Когда строились эти храмы, будущее было открытым морем. Галлифреем правили провидицы, которые помнили будущее так же, как и прошлое. Судьба была программой действия, богатым грузом, наполнявшим трюмы тысячи тысяч звездолётов. Пророчества использовались как карты для навигации в бесконечности. Исследователи стремились всё дальше, уже зная о чудесах, которые им будет суждено открыть, готовые к опасностям. Старатели спешили к звёздам, уже зная, где искать золото. Герои шли на большой риск, уверенные в результате. Будущее сияло так же ярко, как луна, и было таким же неподкупным.
Эти времена прошли, они закончились в считанные годы.
Статуи и башни рухнули, а флоты растерялись. Герои умерли, слепые и одинокие, как и надлежит истинным героям. А когда загорелись храмы и библиотеки, книги пророчеств были утеряны в этих пожарах вместе со всеми остальными книгами. Среди обломков удалось найти лишь один фрагмент пророчеств. Теперь о тех точных, детальных картах грядущего остались лишь воспоминания. Но память играет нечестно, она ворует, она лжёт, она говорит то, что ты хочешь услышать.
Сегодня приходилось жить памятью.
Корабли были сбывшейся мечтой, и выглядели соответствующе. Уже по яркой окраске их корпусов было очевидно, что они не являются частью этого мира: они висели словно огромные тропические рыбы среди наполовину затопленных часовых башен и минаретов; свет, подобного которому планета не видела уже целое поколение, исходил из их иллюминаторов и люков и растворялся в вечернем воздухе. Не удивительно, что толпы Новорождённых собрались на наблюдательных площадках причалов. Представители старого поколения относились ко всему этому скептически, они считали это предприятие расточительством, способным привести к катастрофе.
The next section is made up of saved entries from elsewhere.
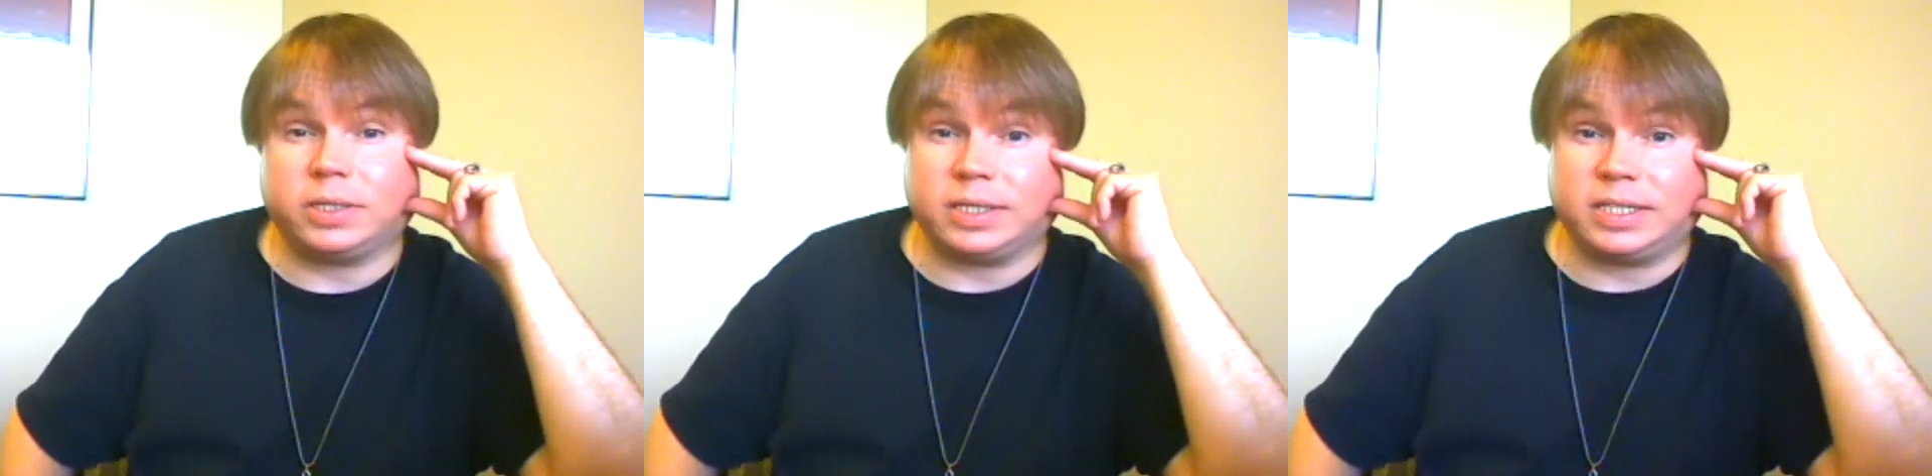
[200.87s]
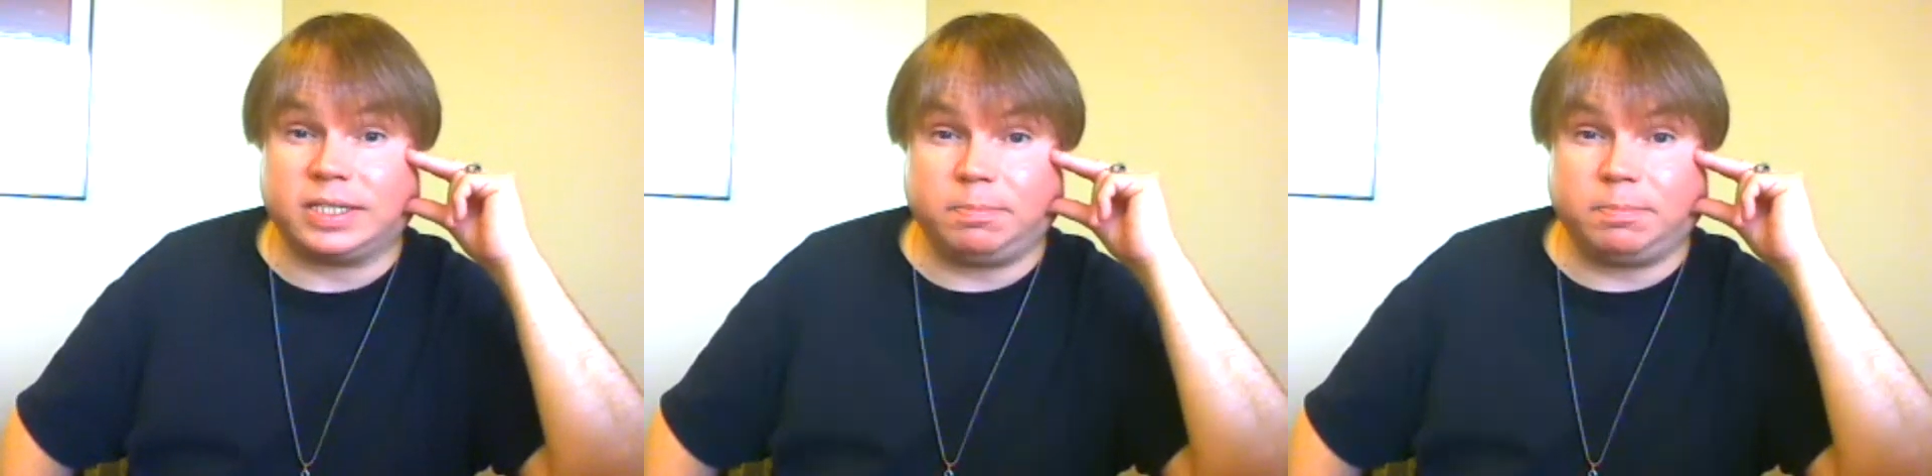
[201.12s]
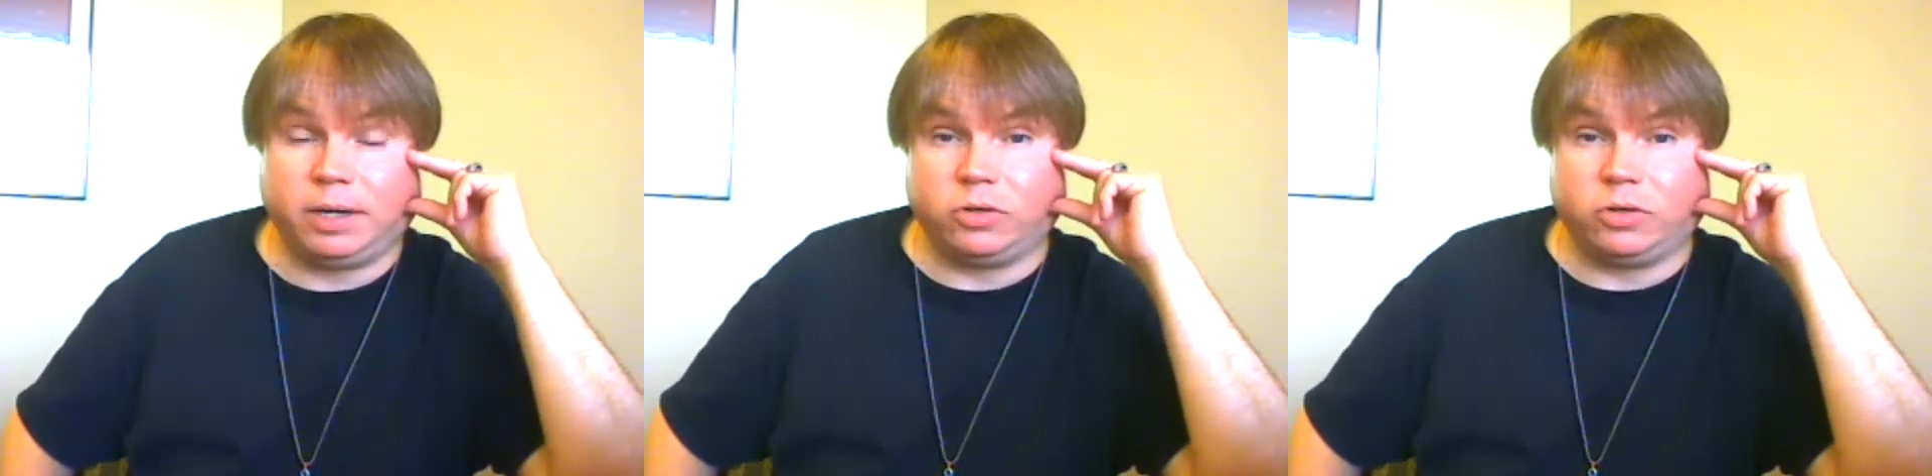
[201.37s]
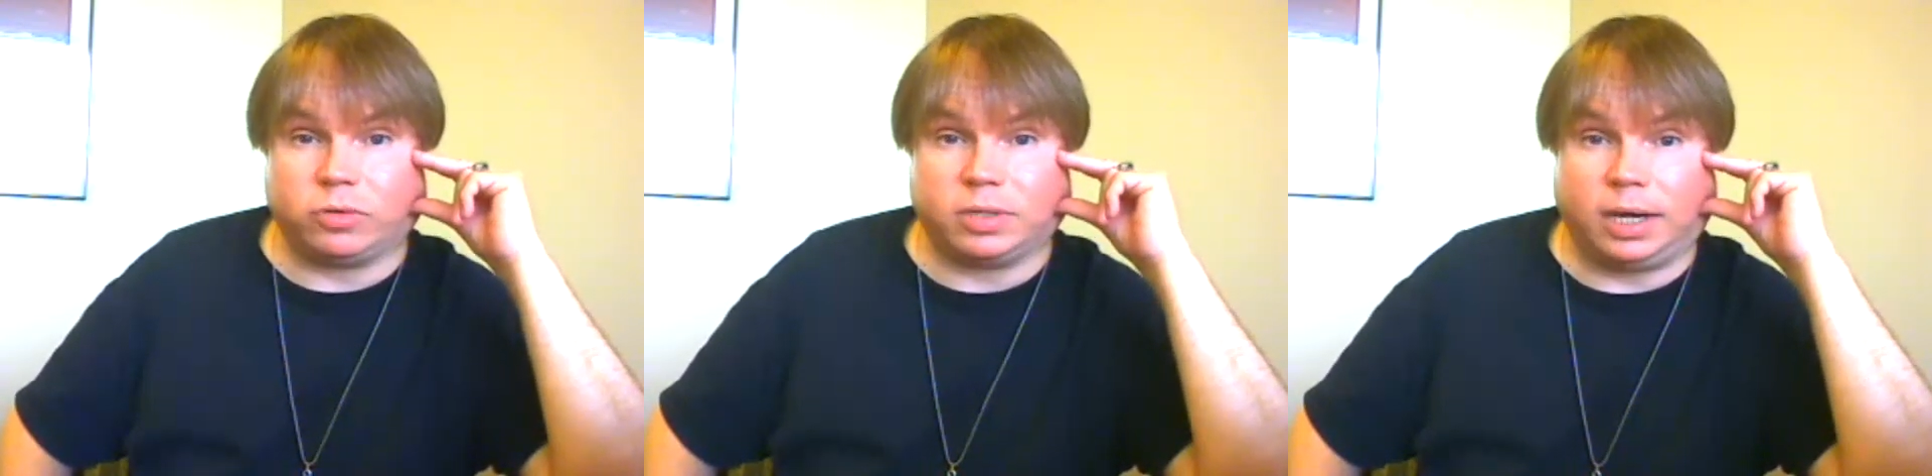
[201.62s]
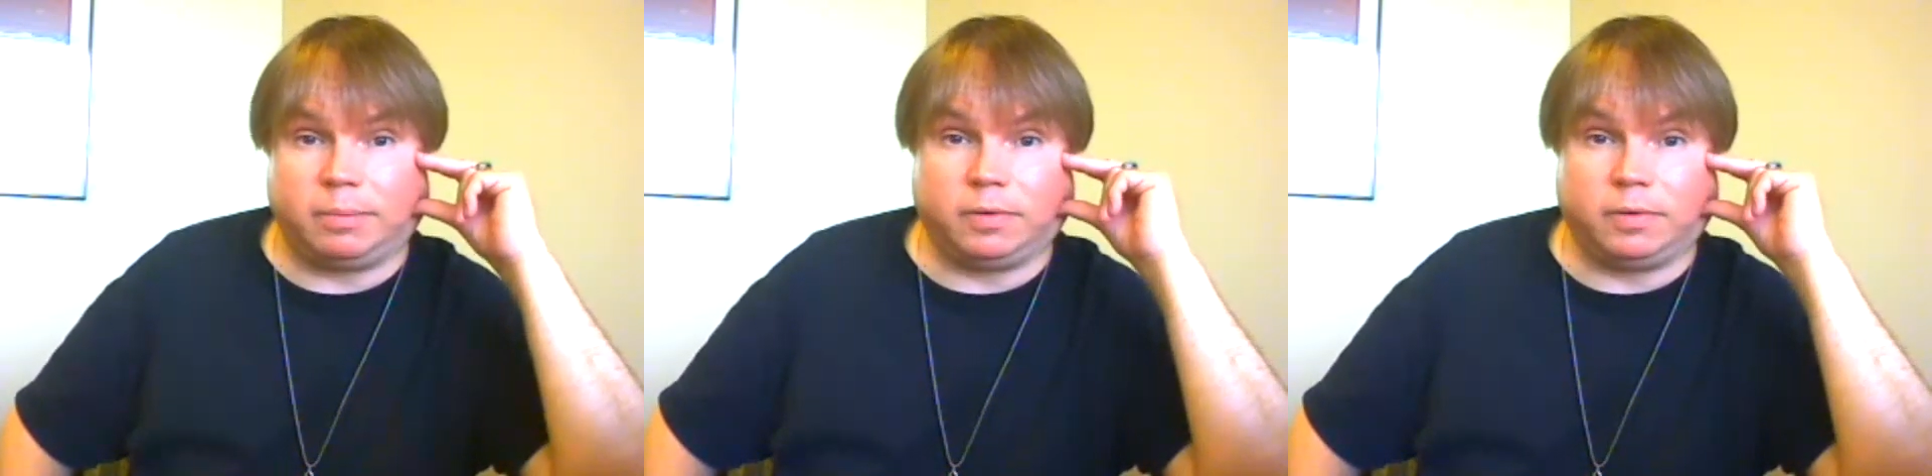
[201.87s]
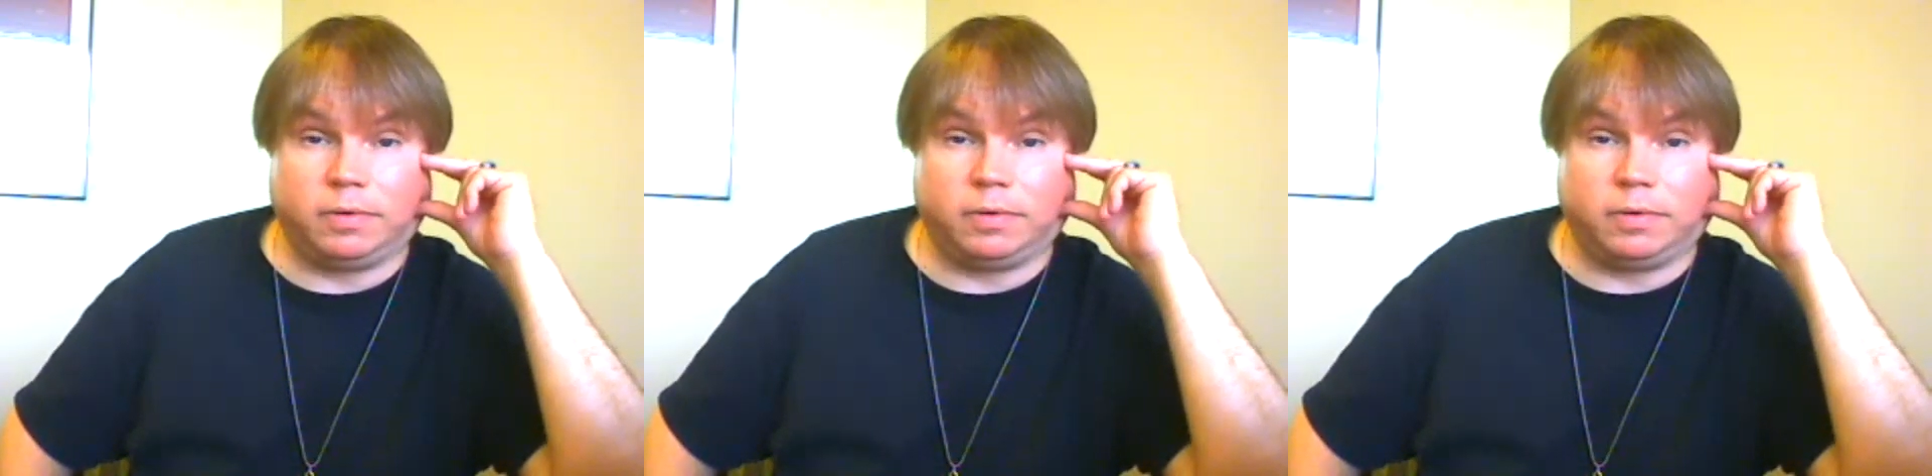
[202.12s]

It's a spiritual time of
Этих кораблей не было в пророчествах, — настаивали они. Это было предательством, расчётливой попыткой оборвать все известные им связи с будущим: не было предсказано, что галлифрейский народ станет бесплодным, в Фрагменте не было ничего ни о Домах, ни о Кузинах, ни о многом другом.
Лишь несколько Старейшин рискнули выйти сюда из укрытий, легко узнаваемые по осанке, не говоря уже об их мантиях. Многие из них до сих пор ворчали по поводу того, что команды кораблей состояли из молодых, что лишь нескольким из членов экипажей было больше десяти лет. Но это не было неожиданностью. Те, кто родился после наступления тьмы, были уже не той расой, что их предки. Они были устремлёнными, энтузиастами, их лучшие времена были ещё впереди. Они не жили славой прошлого, они хотели жить в будущем, создавать его, а не просто вспоминать. Новый порядок больше не шокировал, он даже становился удобным, привычным. Старые ощущали новую обиду: изначально Новые должны были быть временными, они должны были стать заменой лишь до тех пор, пока всё наладится, причём плохой заменой. Но теперь они были единственным будущим. Имея мудрость веков, некоторые из Старейшин понимали, что рано или поздно молодое поколение начнёт видеть в своём прошлом балласт, который сдерживает их, не даёт им реализовать свой потенциал.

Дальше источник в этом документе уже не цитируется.